Centre de Recherche en Anthropologie Sociale et Culturelle

Index des cahiers

Les cahiers du Crasc, N° 04, Turath n° 2, 2002, p. 9 | Texte Intégral


 

 


Ahmed-Amine DELLAÏ et Rahmouna MEHADJI

 

 

Ce numéro consacré au poète de melhoun Abdelkader El Khaldi se veut avant tout une introduction à sa vie et à son œuvre. Nous avons tenté, à travers nos contributions, d’une part de présenter les principaux jalons de sa vie et de dégager quelques grands thèmes de son œuvre et d’autre part de donner une description détaillée du corpus rassemblé au cours de notre collecte et que nous travaillons à « mettre en forme » pour une édition critique dans une prochaine étape.

 Abdelkader El Khaldi est le poète de deux grandes villes de l’Oranie au dialecte arabe bédouinisant : Mascara et Oran.

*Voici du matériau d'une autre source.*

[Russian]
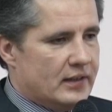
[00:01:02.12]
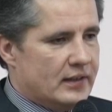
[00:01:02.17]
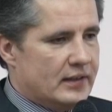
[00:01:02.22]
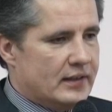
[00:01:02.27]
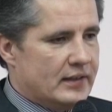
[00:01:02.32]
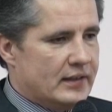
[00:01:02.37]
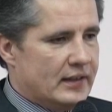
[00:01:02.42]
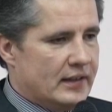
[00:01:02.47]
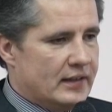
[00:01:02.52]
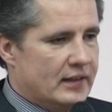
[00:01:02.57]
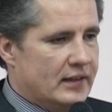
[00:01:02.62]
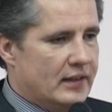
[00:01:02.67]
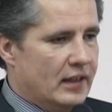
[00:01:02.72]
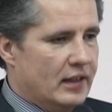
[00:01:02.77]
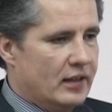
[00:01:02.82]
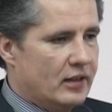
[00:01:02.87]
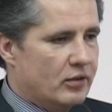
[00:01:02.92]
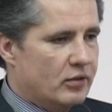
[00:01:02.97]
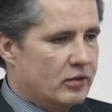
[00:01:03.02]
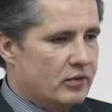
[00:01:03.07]

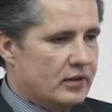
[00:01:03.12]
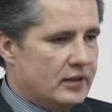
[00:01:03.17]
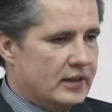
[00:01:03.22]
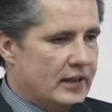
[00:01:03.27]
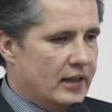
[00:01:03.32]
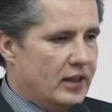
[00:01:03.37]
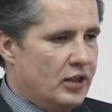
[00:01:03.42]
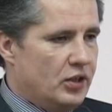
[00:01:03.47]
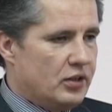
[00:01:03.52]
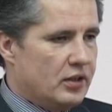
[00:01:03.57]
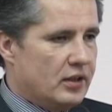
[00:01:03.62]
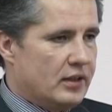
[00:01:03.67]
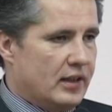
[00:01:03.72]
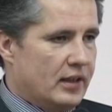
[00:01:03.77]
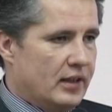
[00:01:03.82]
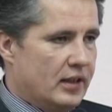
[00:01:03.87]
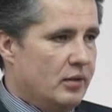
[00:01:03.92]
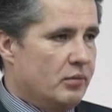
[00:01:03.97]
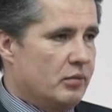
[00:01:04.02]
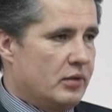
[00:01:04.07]
создали ну, заличный
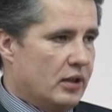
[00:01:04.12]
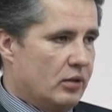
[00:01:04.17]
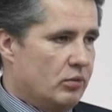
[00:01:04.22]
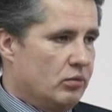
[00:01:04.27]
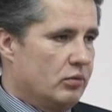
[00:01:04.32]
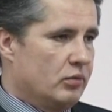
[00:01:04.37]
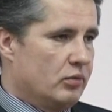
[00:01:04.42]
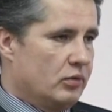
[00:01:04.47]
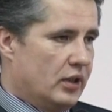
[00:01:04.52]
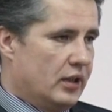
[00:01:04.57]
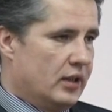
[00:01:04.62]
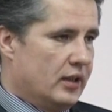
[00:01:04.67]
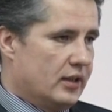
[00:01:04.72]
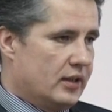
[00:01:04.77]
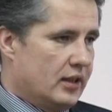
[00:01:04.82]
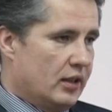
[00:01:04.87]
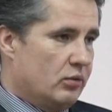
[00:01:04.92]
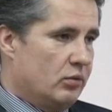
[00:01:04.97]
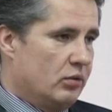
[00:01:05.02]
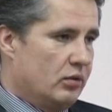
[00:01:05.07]
таким, как он
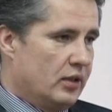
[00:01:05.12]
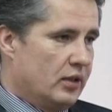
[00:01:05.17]
есть.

D’abord Mascara, sa ville natale,  grand foyer de poésie melhoun traditionnelle où il s’assimila, auprès de ses maîtres Abdelkader Bencherif, Tahar Ben Moulay, Moqaddem Meziane et Boutaleb Benyekhlef, l’héritage poétique des grands poètes de Mascara et de la plaine de Ghriss, sans oublier les autres poètes connus de l’Oranie comme Mohammed Belkheïr ou Mustapha Ben Brahim surtout.  Et puis Oran, ville au substrat bédouin indéniable, mais culturellement et musicalement plus cosmopolite, méditerranéenne, plus ouverte aux influences externes,  où inspiration en s’imprégnant d’un certain univers citadin typiquement oranais, a pu produire des œuvres d’une facture nouvelle, dans ce que l’on peut appeler « un melhoun citadin de langue bédouinisante ». Et il n’est pas étonnant, à ce titre-là,  que des genres musicaux locaux modernes comme le « ‘asri ouaharani » de Blaoui Houari, Ahmed Wahbi et Ahmed Saber, ou le « raï » des chebs se soient reconnus dans son œuvre inspiration et  se soient emparés de ses chants pour en faire des pièces centrales de leurs répertoires.